EXERCISE INSTRUCTIONS – Only the pictures are dropped; the lines of the material that follow are returned exactly.

--- DATASET CONTENT ---

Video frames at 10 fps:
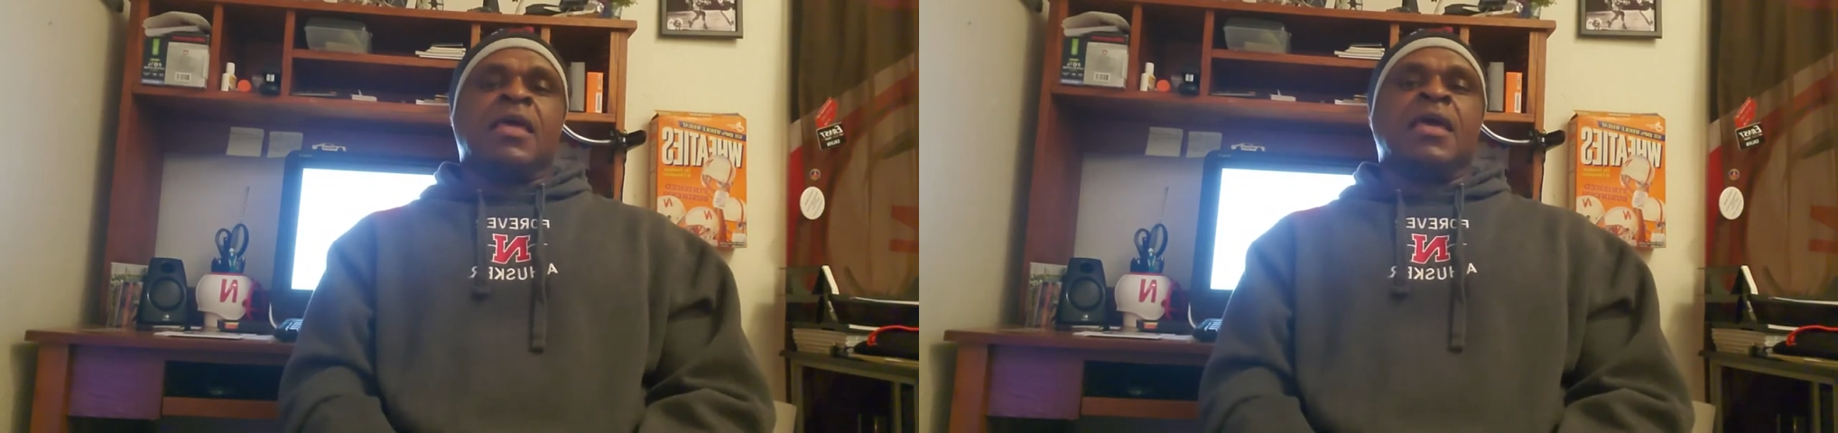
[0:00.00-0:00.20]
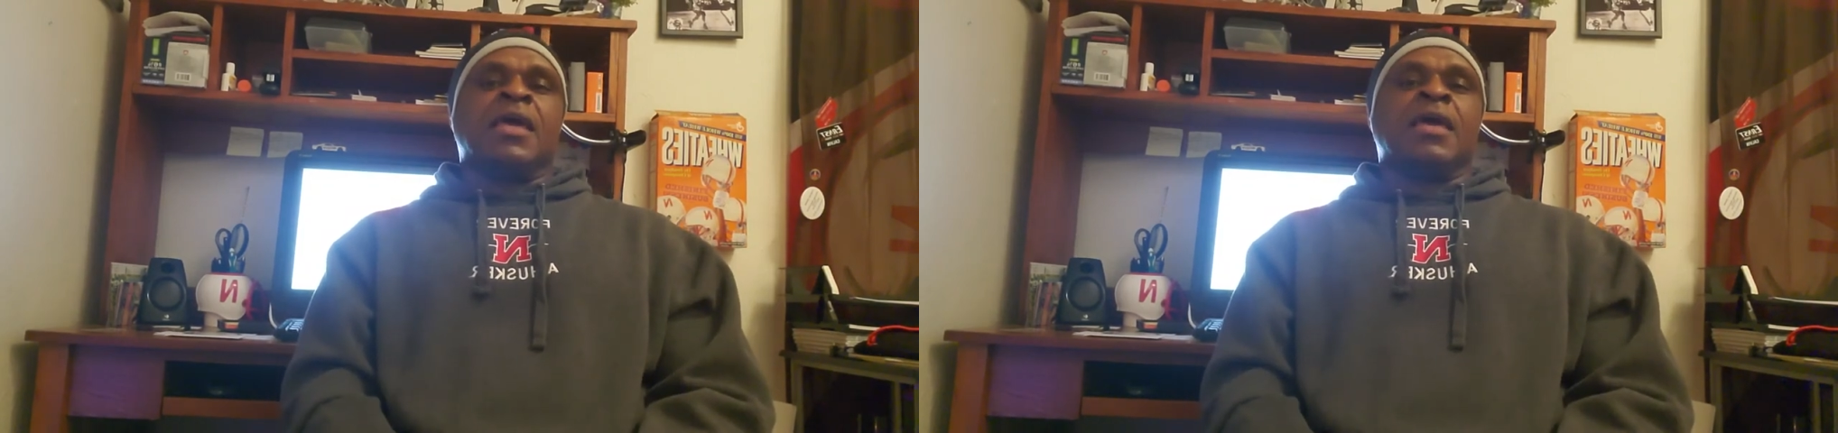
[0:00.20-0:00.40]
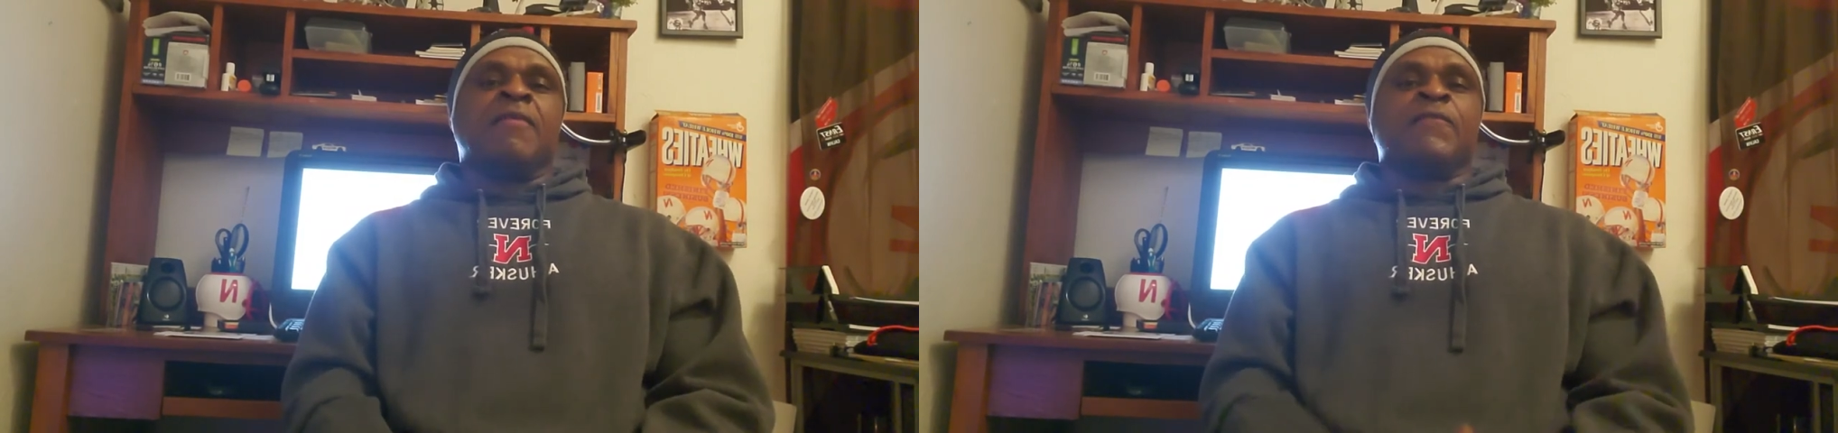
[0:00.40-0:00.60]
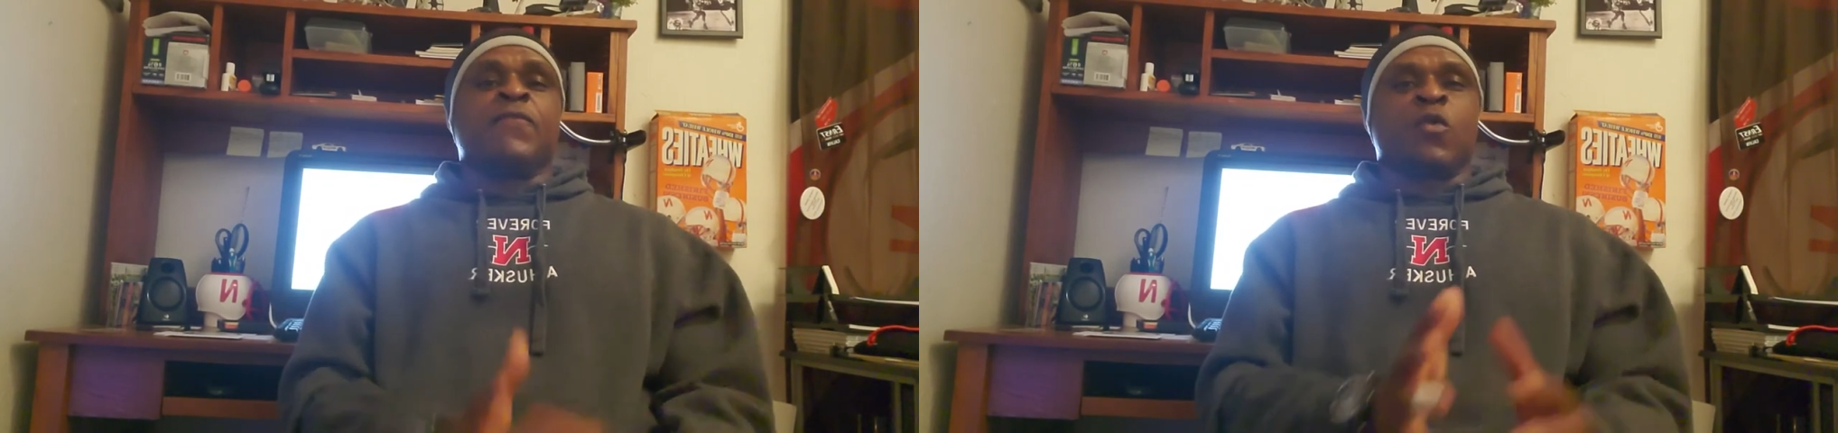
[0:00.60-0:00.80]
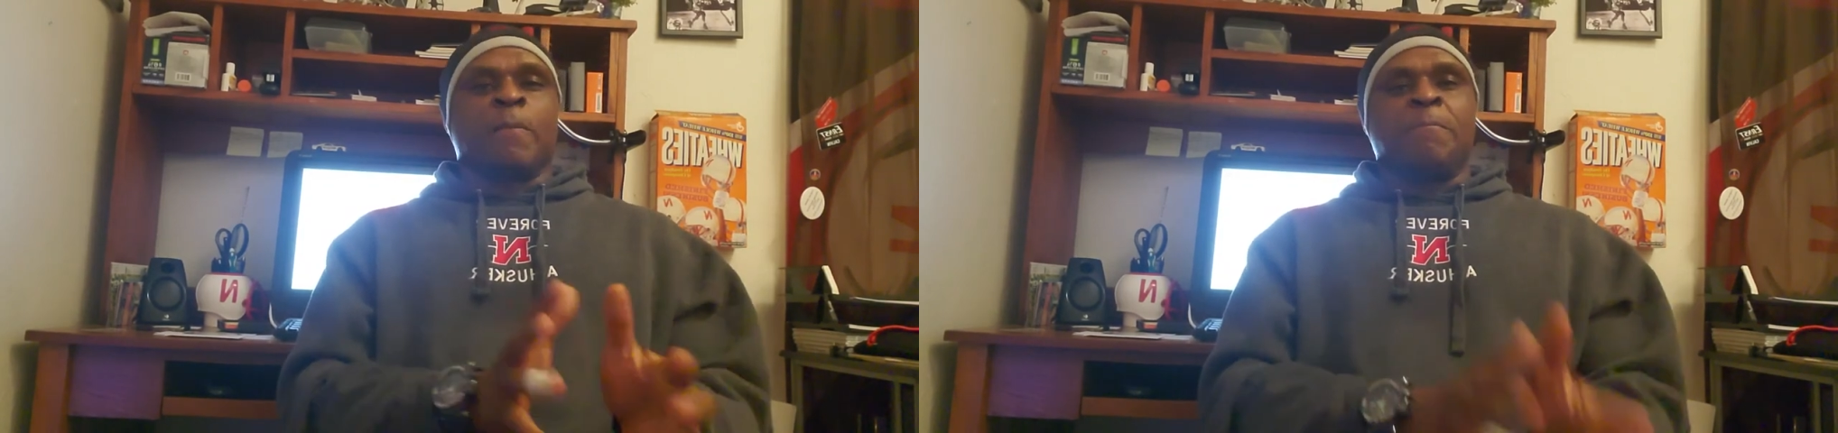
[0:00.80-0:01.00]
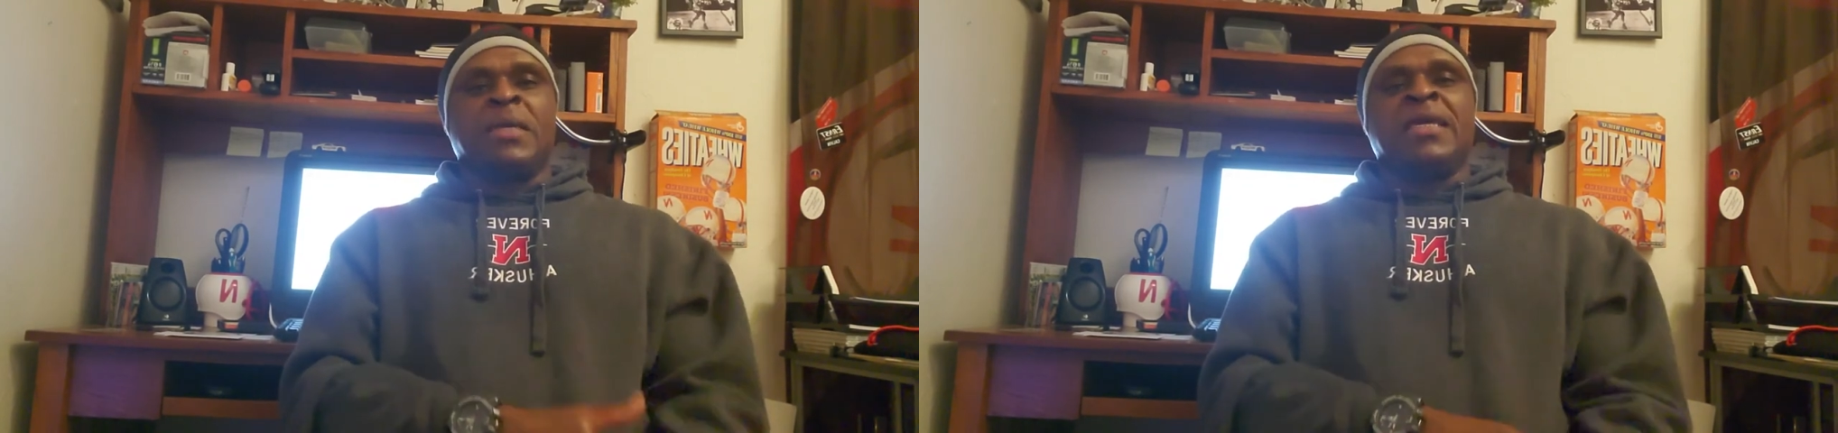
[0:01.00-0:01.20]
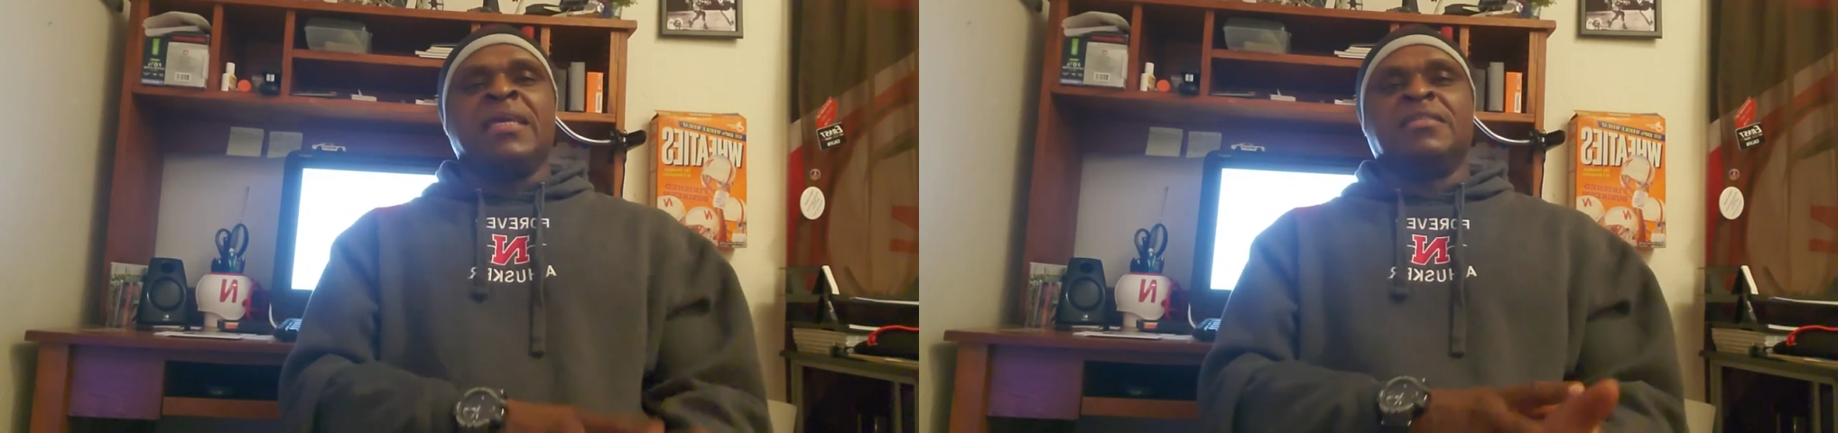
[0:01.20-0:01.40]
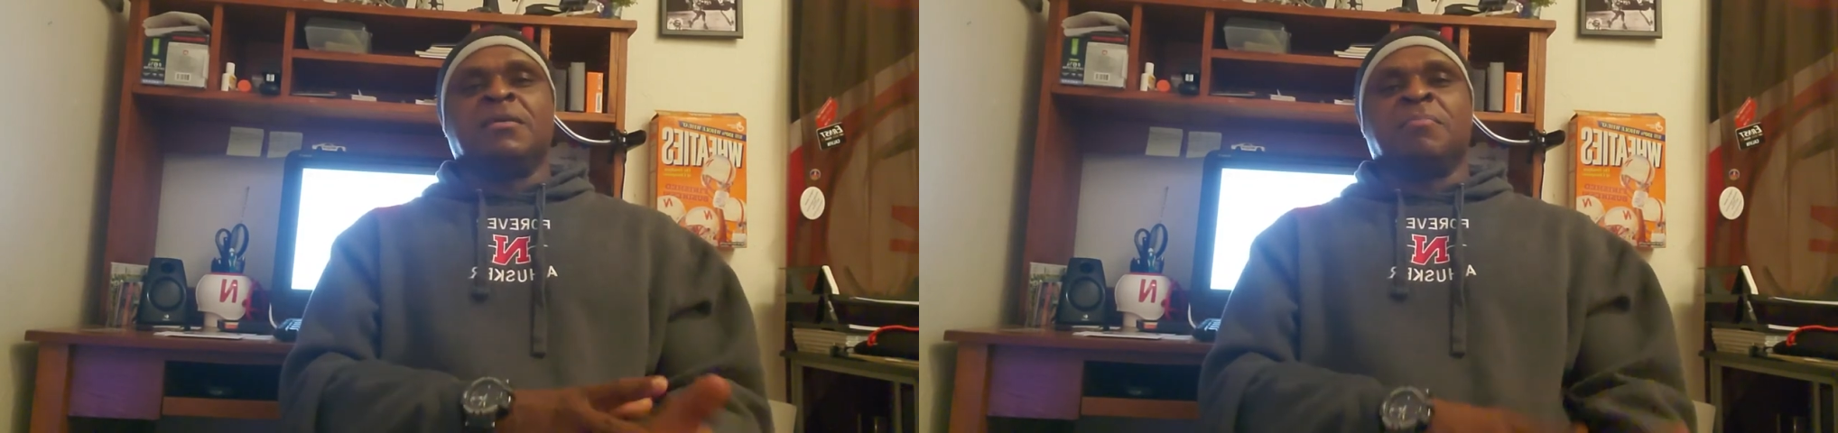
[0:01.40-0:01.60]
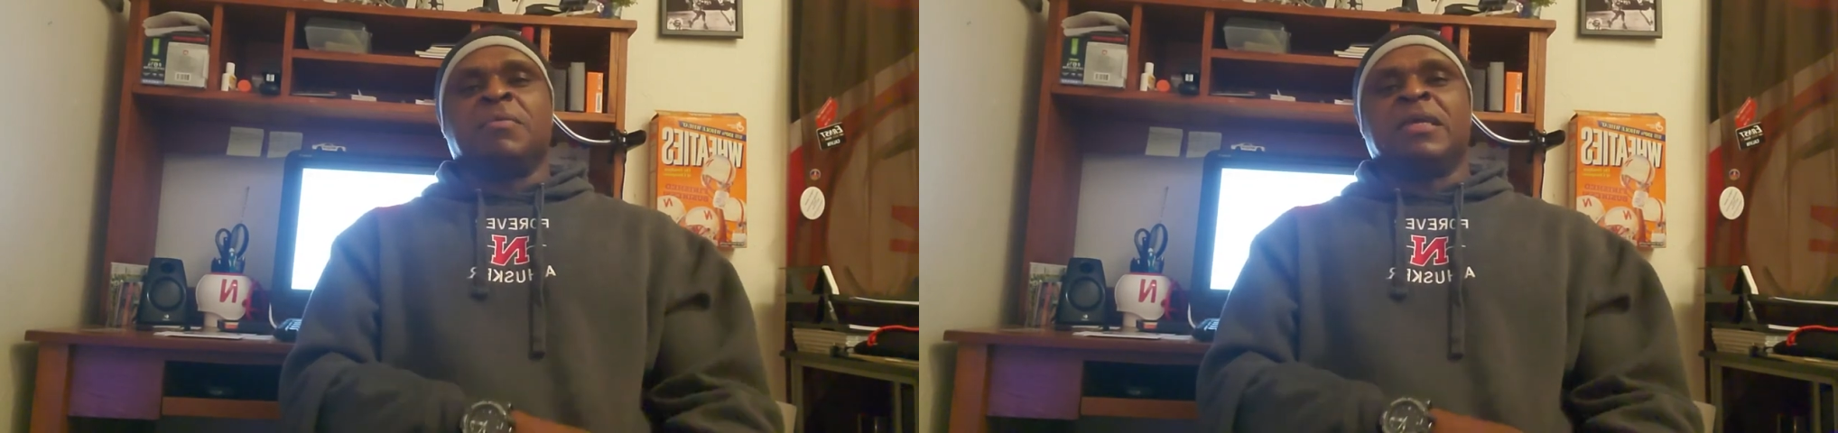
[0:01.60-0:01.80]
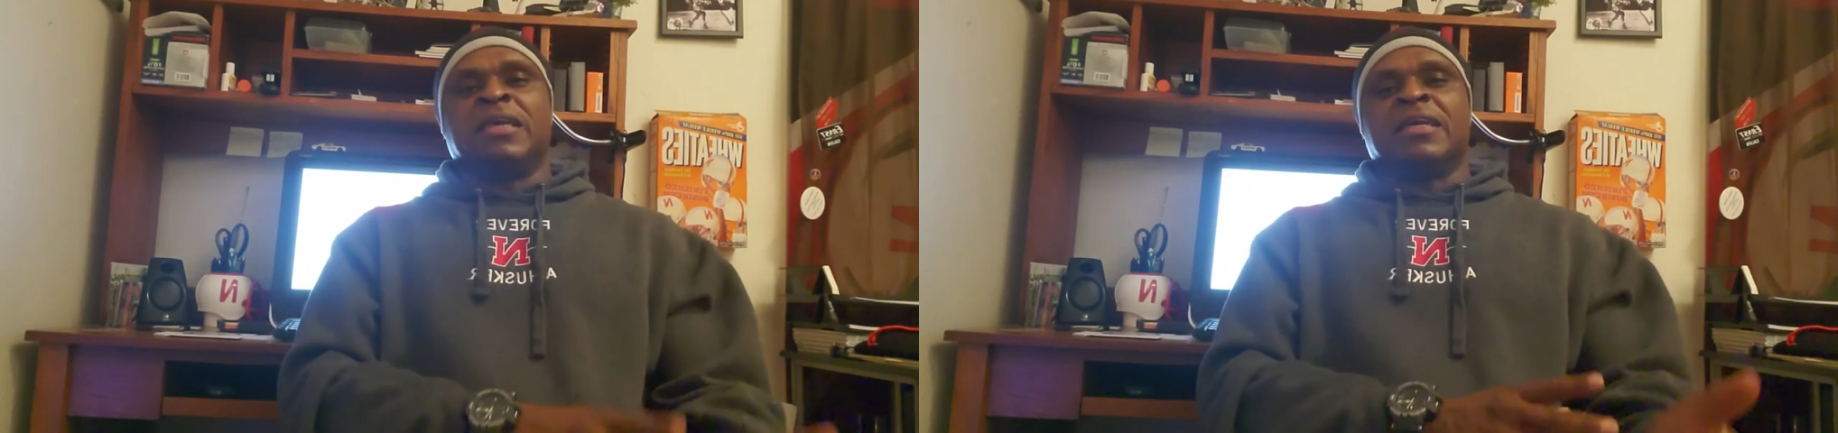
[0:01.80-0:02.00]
And for me to be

---

ANSWER TO THIS EXERCISE –
Video frames at 10 fps:
[0:00.00-0:00.20]
[0:00.20-0:00.40]
[0:00.40-0:00.60]
[0:00.60-0:00.80]
[0:00.80-0:01.00]
[0:01.00-0:01.20]
[0:01.20-0:01.40]
[0:01.40-0:01.60]
[0:01.60-0:01.80]
[0:01.80-0:02.00]
And for me to be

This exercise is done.